La neuroplasticidad permite revertir muchos de los efectos del distrés. Estrategias como la meditación basada en atención plena, el ejercicio aeróbico moderado, el contacto con la naturaleza y el fortalecimiento de redes sociales reducen la activación del eje HHA y restauran el volumen hipocampal. Además, el sueño profundo y los ritmos circadianos estables normalizan la secreción de cortisol, ayudando a recuperar el patrón fisiológico del eustrés. 
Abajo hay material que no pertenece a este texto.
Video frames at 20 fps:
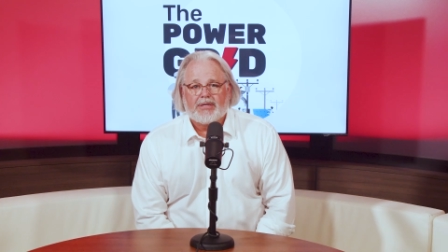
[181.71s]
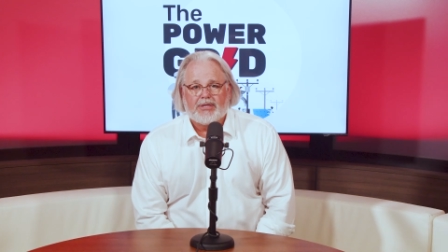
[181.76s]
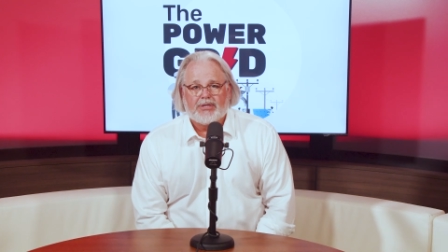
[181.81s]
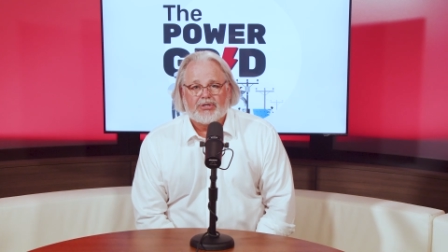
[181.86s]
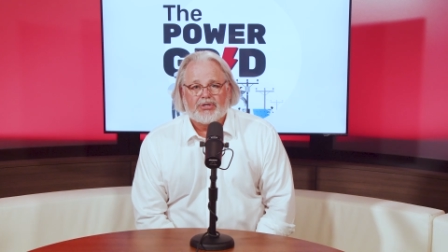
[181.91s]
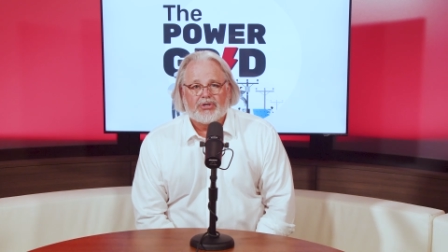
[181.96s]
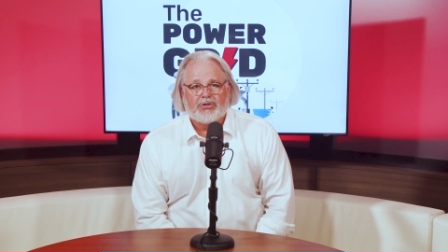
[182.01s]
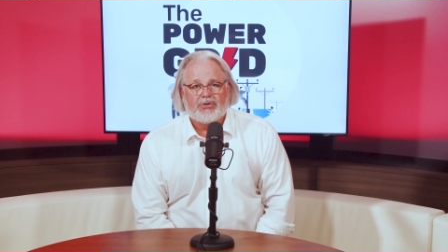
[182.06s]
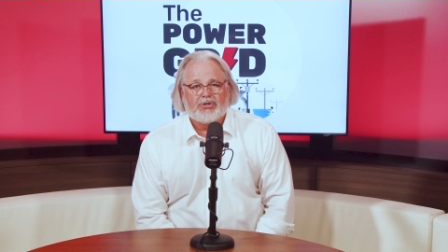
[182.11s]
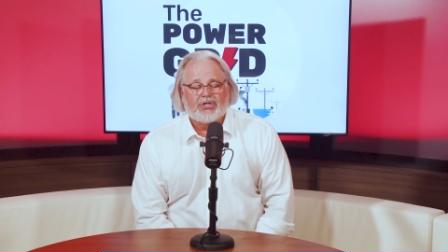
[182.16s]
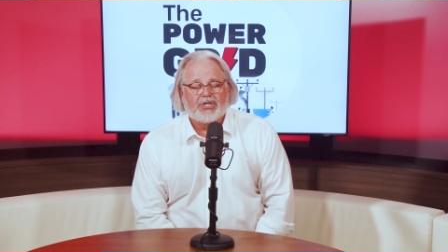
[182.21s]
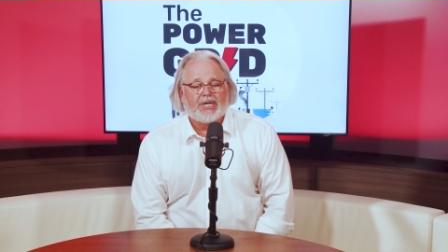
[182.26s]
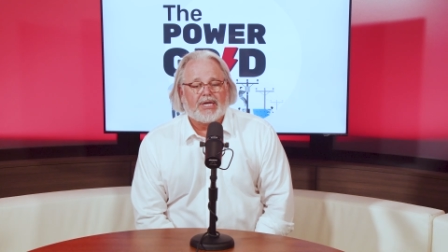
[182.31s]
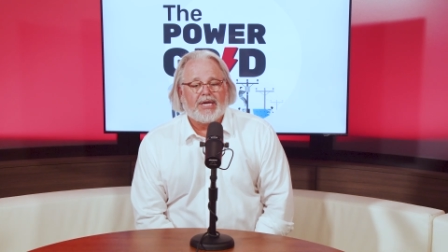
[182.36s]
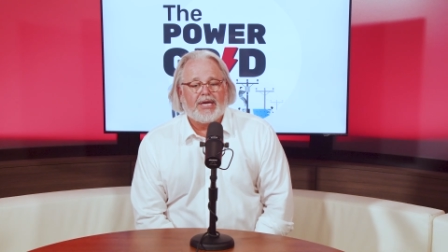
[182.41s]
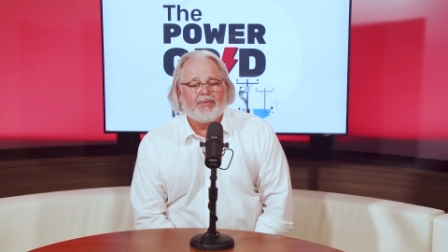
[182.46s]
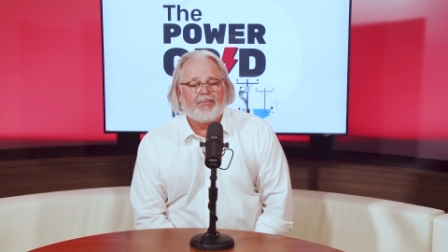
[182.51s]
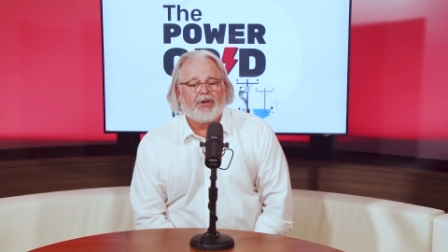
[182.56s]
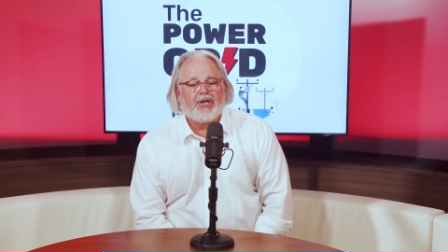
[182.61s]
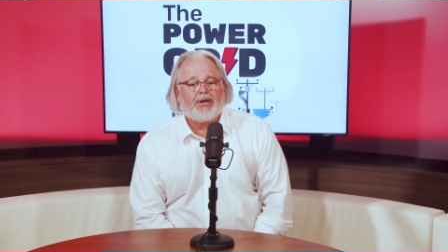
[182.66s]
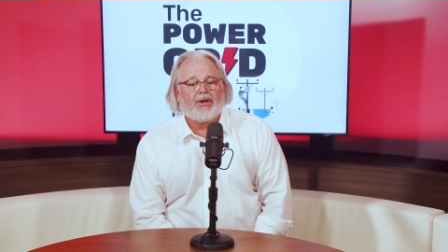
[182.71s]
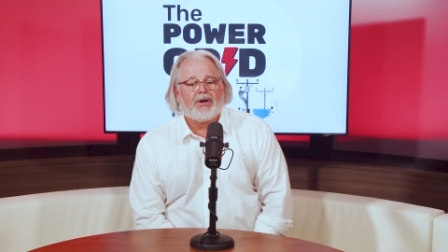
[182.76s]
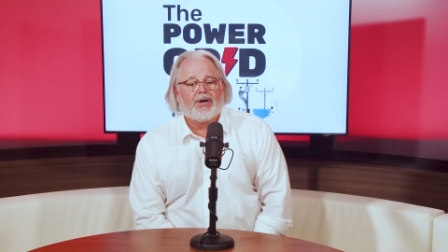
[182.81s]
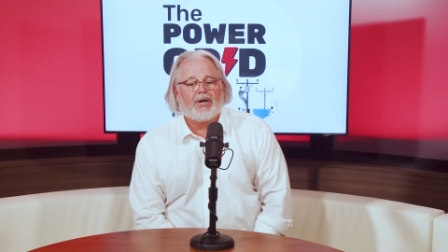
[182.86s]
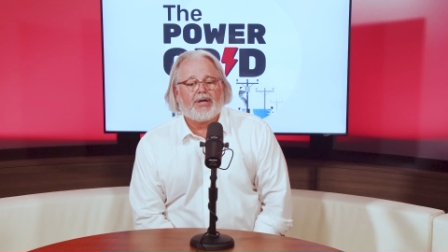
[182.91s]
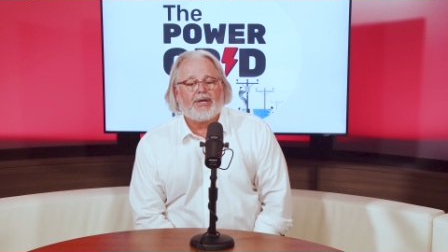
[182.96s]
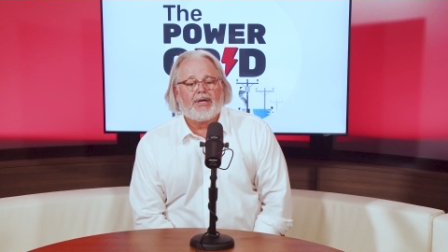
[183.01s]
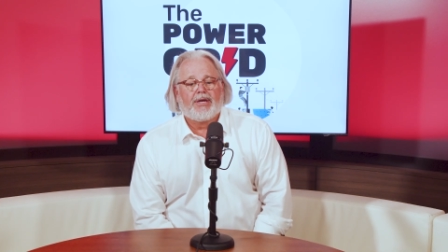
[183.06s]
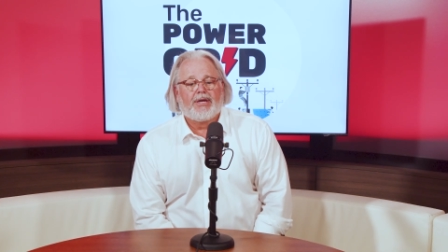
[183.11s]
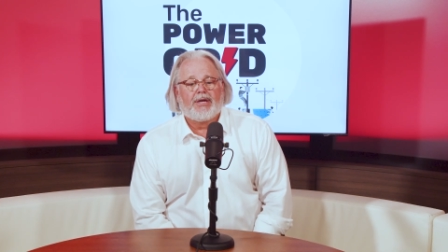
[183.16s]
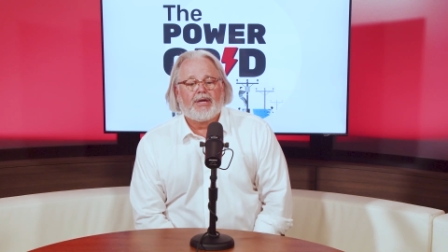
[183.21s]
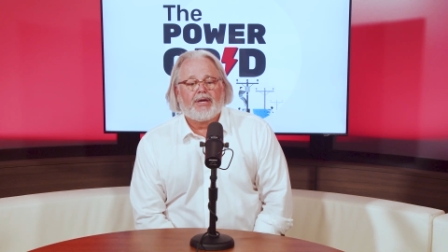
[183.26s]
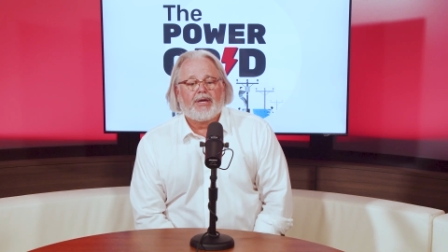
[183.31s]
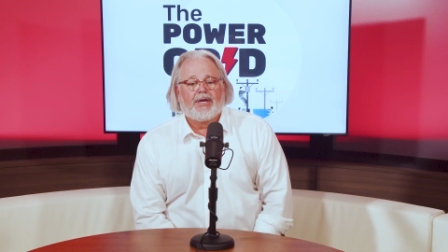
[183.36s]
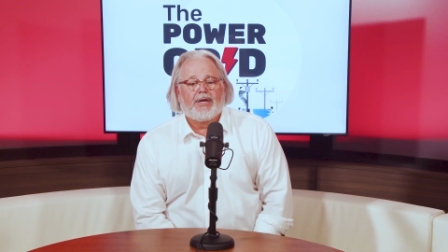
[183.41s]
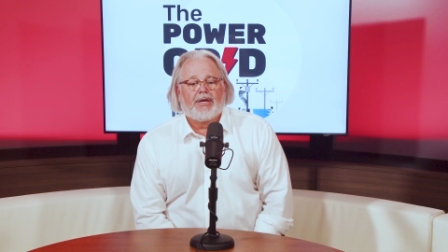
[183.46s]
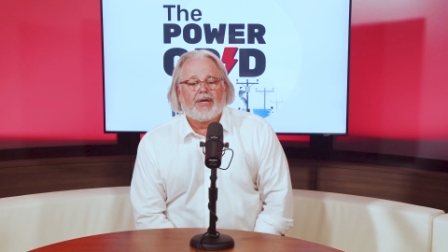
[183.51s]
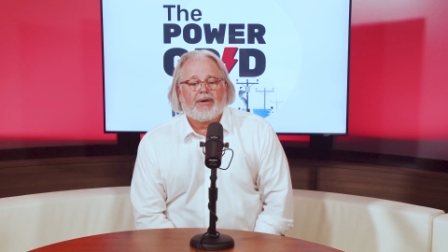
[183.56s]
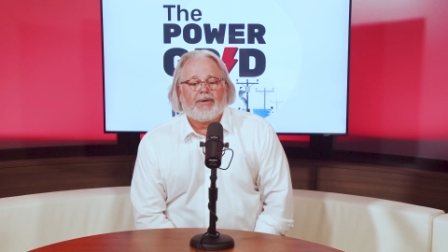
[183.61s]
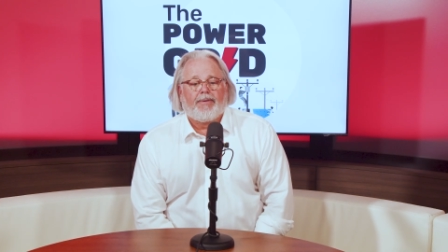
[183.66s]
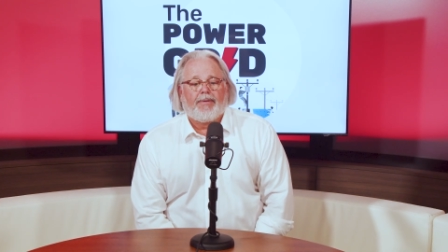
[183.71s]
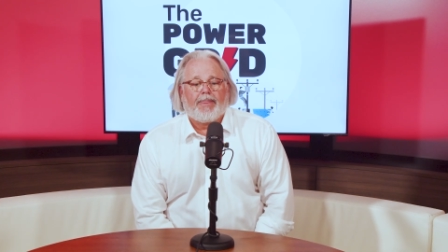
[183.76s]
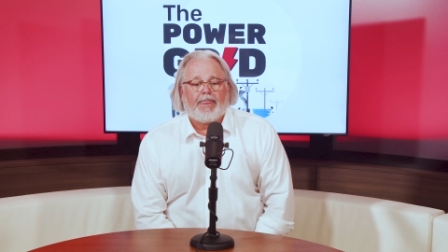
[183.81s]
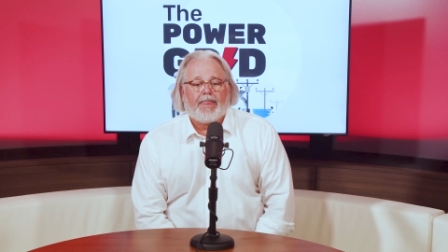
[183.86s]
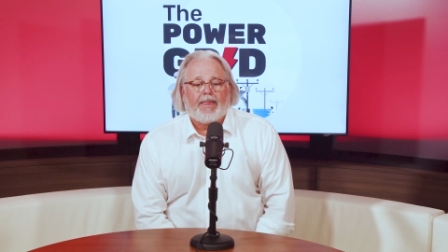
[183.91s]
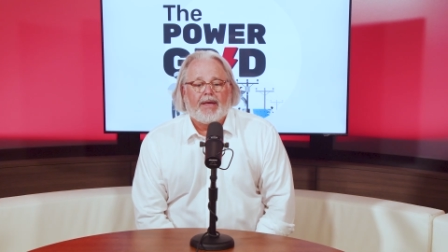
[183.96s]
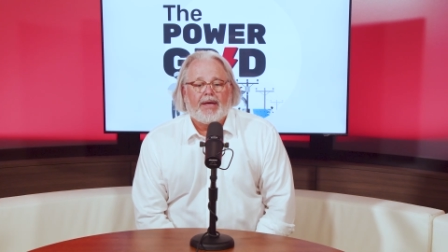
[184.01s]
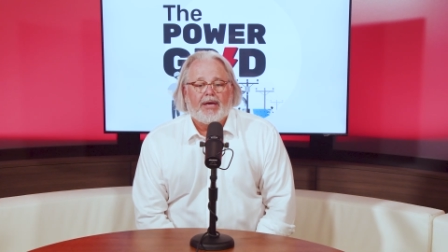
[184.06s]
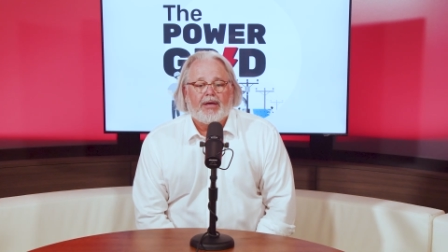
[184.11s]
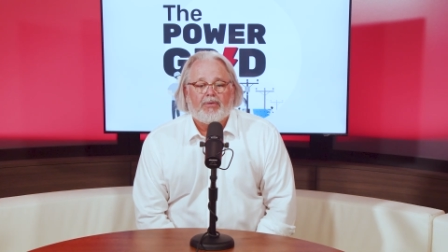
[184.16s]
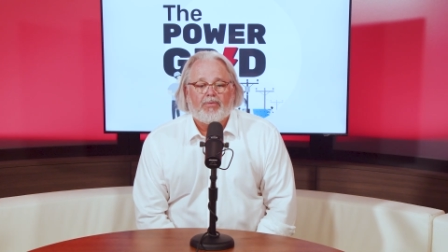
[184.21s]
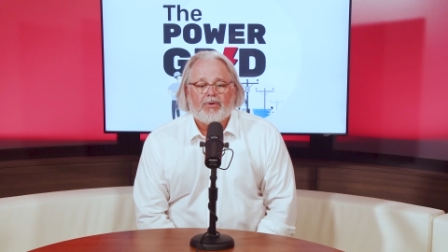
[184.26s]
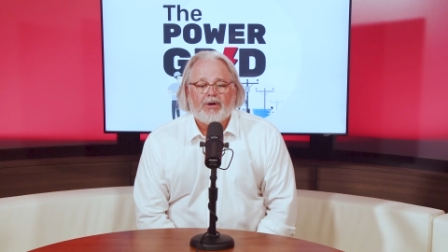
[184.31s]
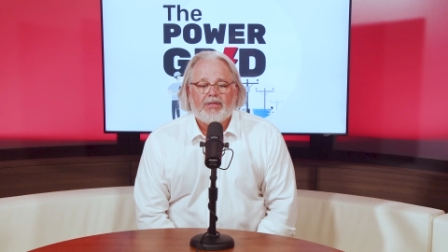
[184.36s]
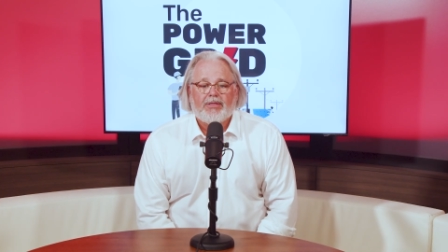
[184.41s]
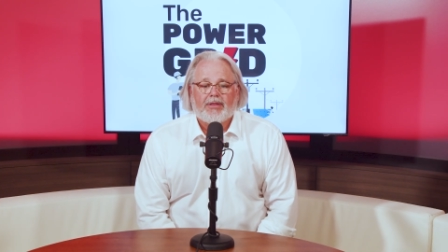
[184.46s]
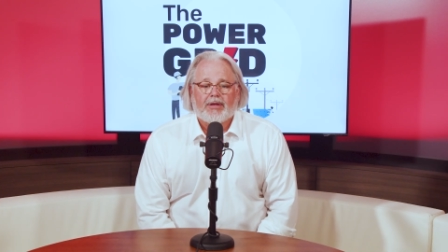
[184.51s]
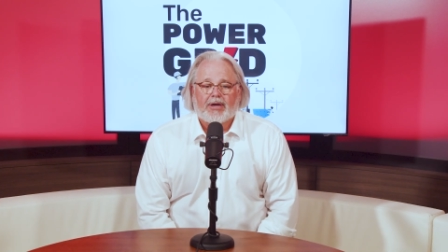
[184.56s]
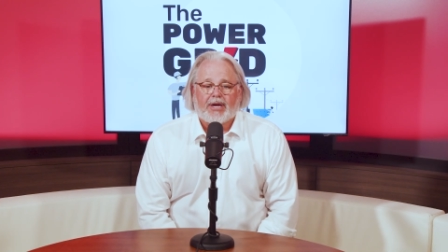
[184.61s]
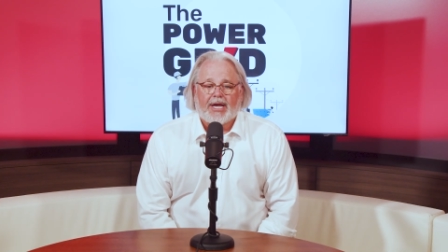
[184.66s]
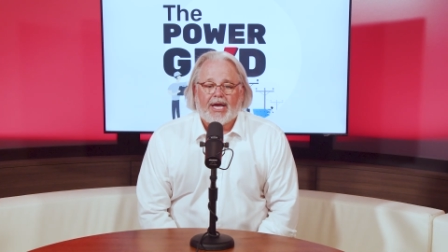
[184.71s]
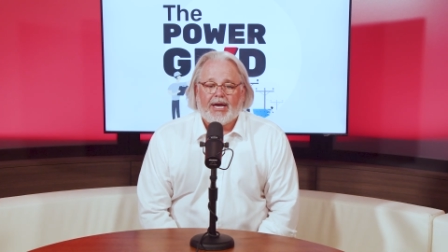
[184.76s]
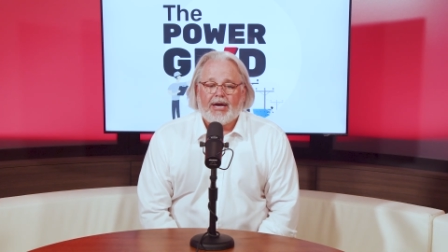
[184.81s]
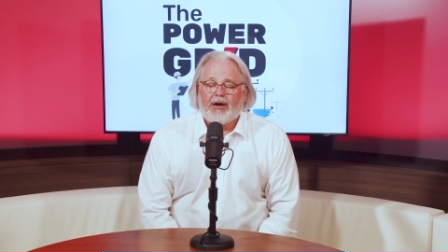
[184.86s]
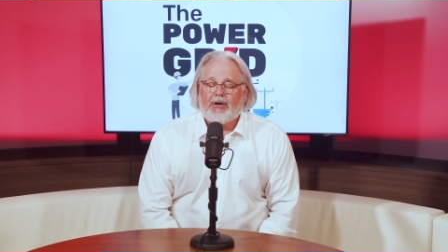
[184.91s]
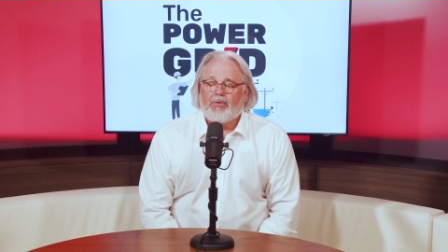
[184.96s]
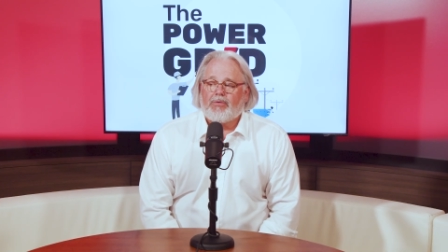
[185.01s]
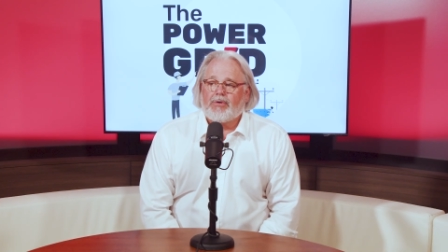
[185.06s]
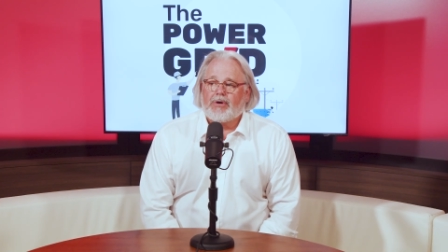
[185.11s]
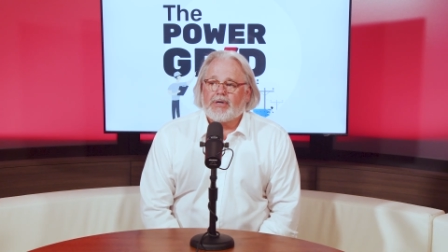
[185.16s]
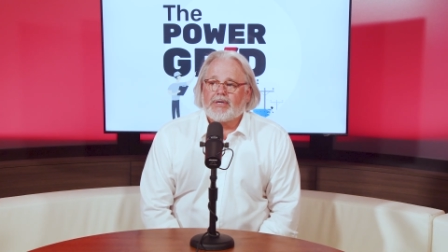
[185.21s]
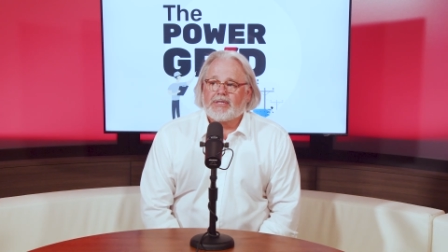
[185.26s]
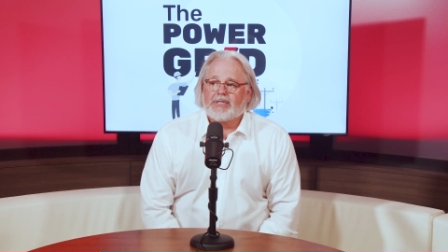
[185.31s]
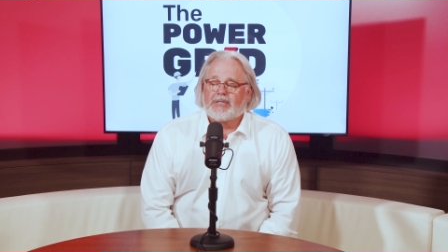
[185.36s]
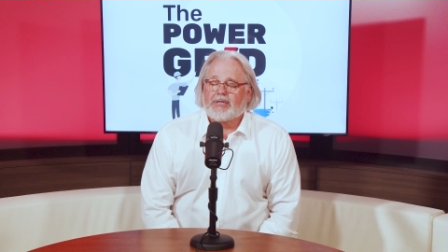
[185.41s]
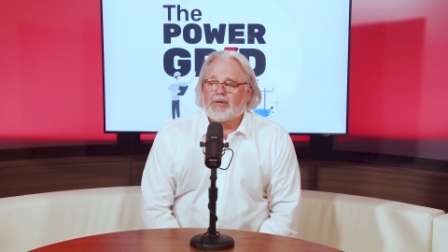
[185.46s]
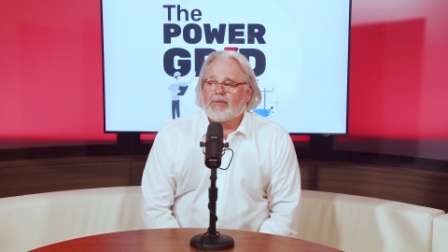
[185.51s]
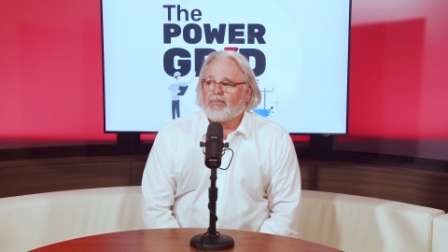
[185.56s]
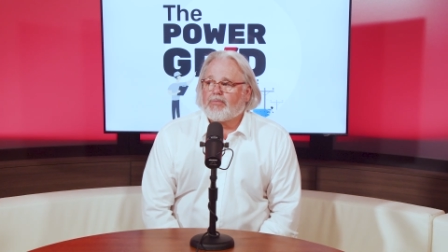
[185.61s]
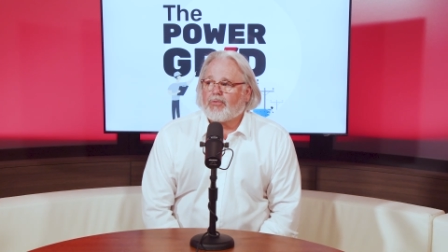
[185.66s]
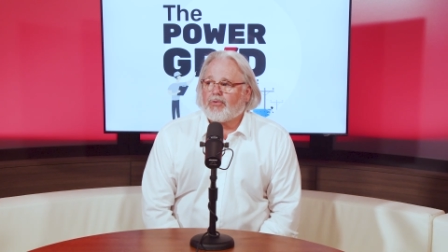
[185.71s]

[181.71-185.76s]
the surge came in on, and what the count was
Desde un punto de vista estrictamente neurobiológico, el reto no es eliminar el estrés, sino intentar enfrentarse con tal respuesta solo al estrés adaptativo, al eustrés. Saber cuándo tensar y cuándo aflojar, cuándo activar y cuándo recuperar, se convierte en una competencia cognitiva y emocional de primer orden. En definitiva, el equilibrio entre eustrés y distrés es una cuestión de ritmo biológico y psíquico: una danza entre la exigencia y la calma que define la salud del cerebro y del pensamiento humano. 

Lamentablemente hay varias fuentes de estrés: una ajena a nuestra voluntad y otra debida a nosotros mismos, a lo que nos exigimos o incluso a veces, a lo que nos dejamos que nos exijan. Sufrimos lo que toleramos. Pero incluso si el estrés no está generado endógenamente por nosotros mismos, y es exclusivamente originado en el exterior (y debería ser responsabilidad social y política, así como de las empresas y corporaciones limitarla y cuidar de la salud mental de los ciudadanos), incluso en ese caso, tenemos que desarrollar la habilidad de minimizar el impacto del distrés en nuestro cerebro. Tenemos que desarrollar estrategias que limiten el daño e incluso minimicen el destrozo cerebral que nos causa. Pero estas estrategias vendrán en próximas entradas del blog.